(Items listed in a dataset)
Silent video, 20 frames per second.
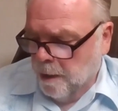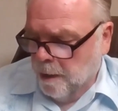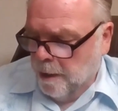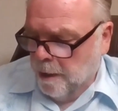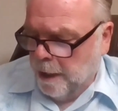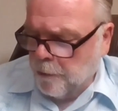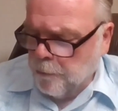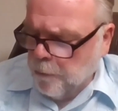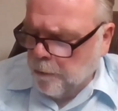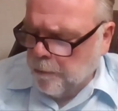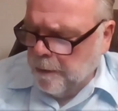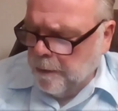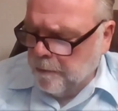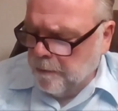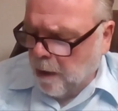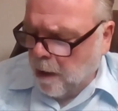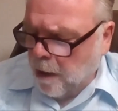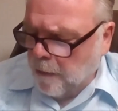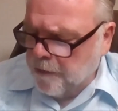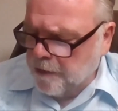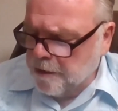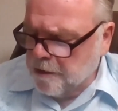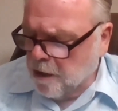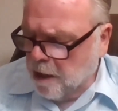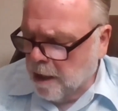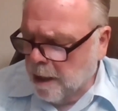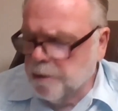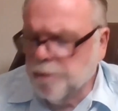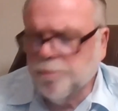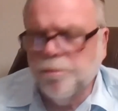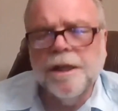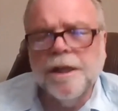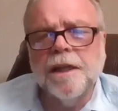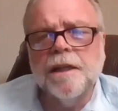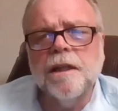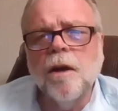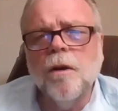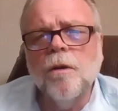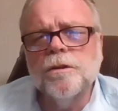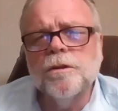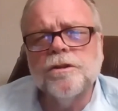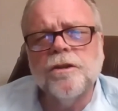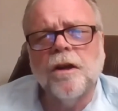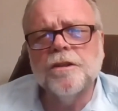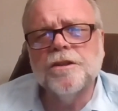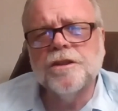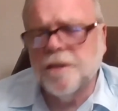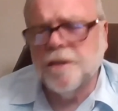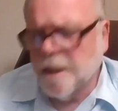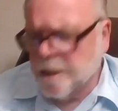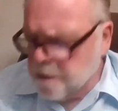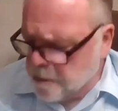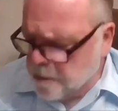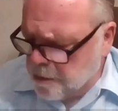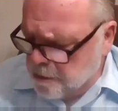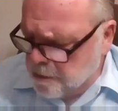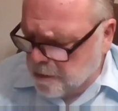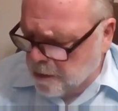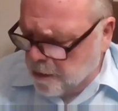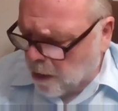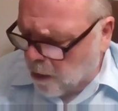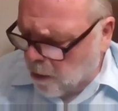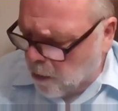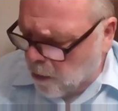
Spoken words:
And oftentimes we close our senses and our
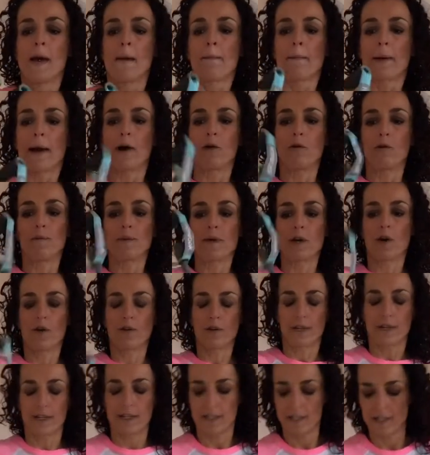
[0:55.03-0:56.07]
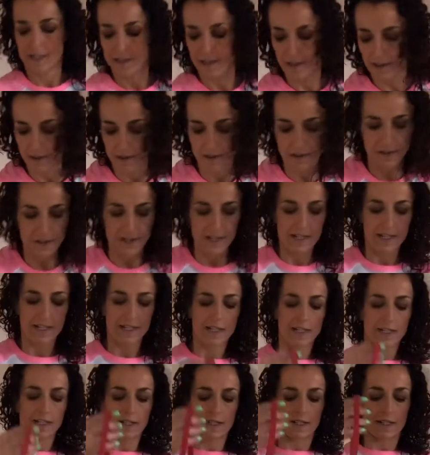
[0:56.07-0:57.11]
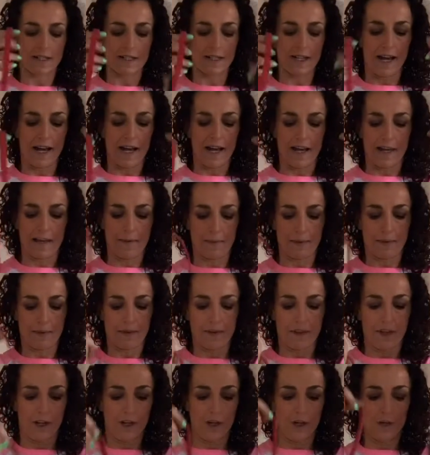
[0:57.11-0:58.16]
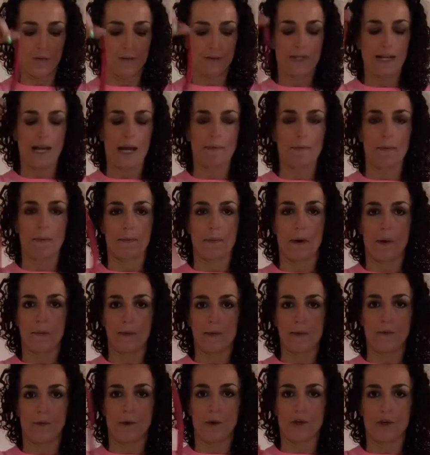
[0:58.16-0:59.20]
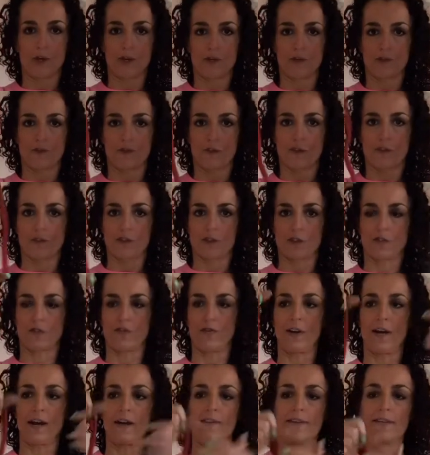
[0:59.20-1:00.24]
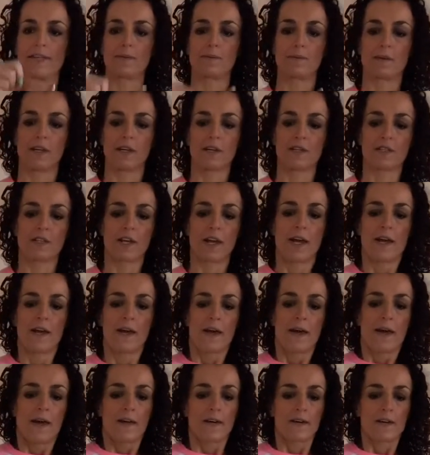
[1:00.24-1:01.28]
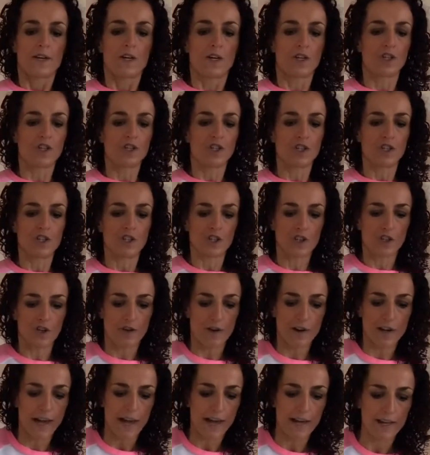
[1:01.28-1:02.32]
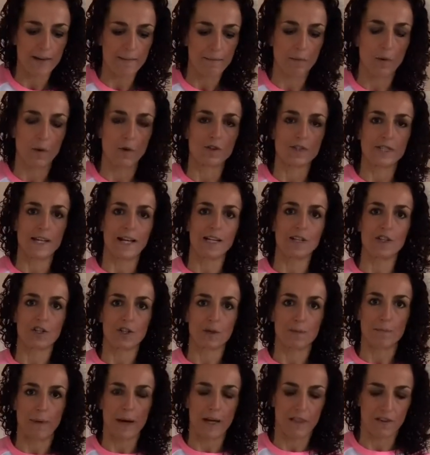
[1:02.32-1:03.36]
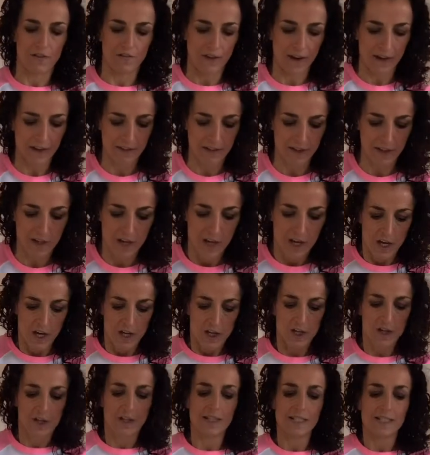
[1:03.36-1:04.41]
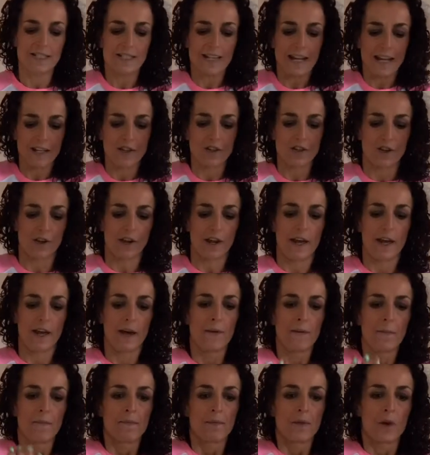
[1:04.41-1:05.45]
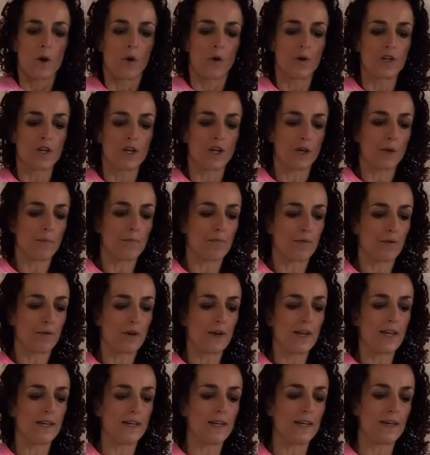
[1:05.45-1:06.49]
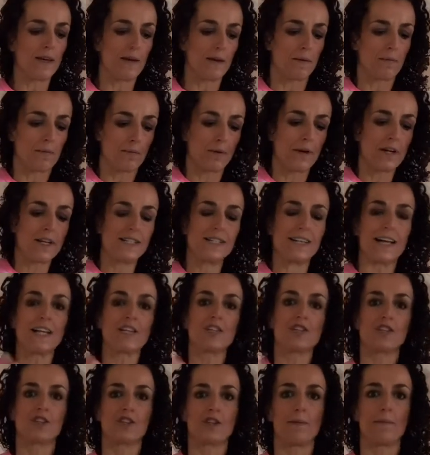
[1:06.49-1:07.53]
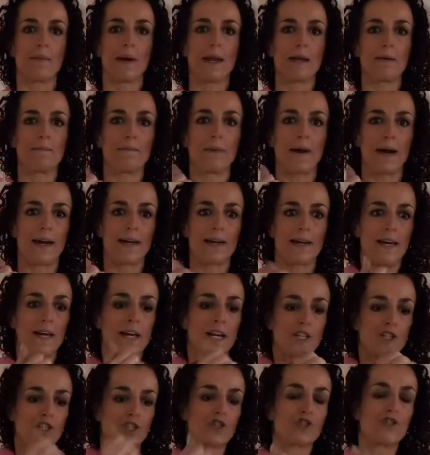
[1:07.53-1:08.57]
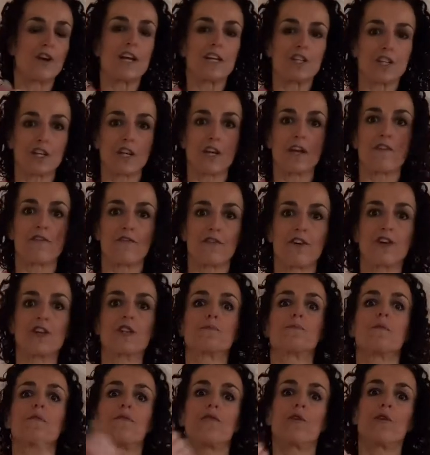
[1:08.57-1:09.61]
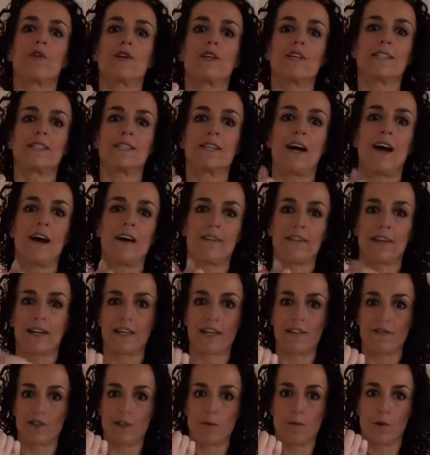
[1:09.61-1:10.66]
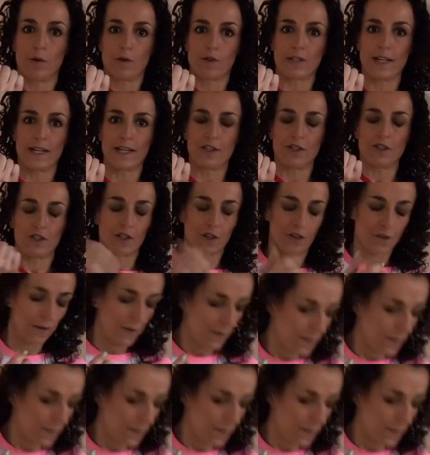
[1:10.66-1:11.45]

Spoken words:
But I will be honest, these type, the loop type, are probably more useful for stuff like this because you can just create more tension by the fact that you can stand on it, or you can pre-tension the band by stretching it first before you start, and that gives you more tension.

TASK DIRECTIONS —
Among the records above, locate the line containing "[0:59.20-1:00.24]" and the line containing "[1:10.66-1:11.45]", then transcribe exactly the lines starting at the first and ending at the second, with no pictures.

SOLUTION TO THIS PROBLEM —
[0:59.20-1:00.24]
[1:00.24-1:01.28]
[1:01.28-1:02.32]
[1:02.32-1:03.36]
[1:03.36-1:04.41]
[1:04.41-1:05.45]
[1:05.45-1:06.49]
[1:06.49-1:07.53]
[1:07.53-1:08.57]
[1:08.57-1:09.61]
[1:09.61-1:10.66]
[1:10.66-1:11.45]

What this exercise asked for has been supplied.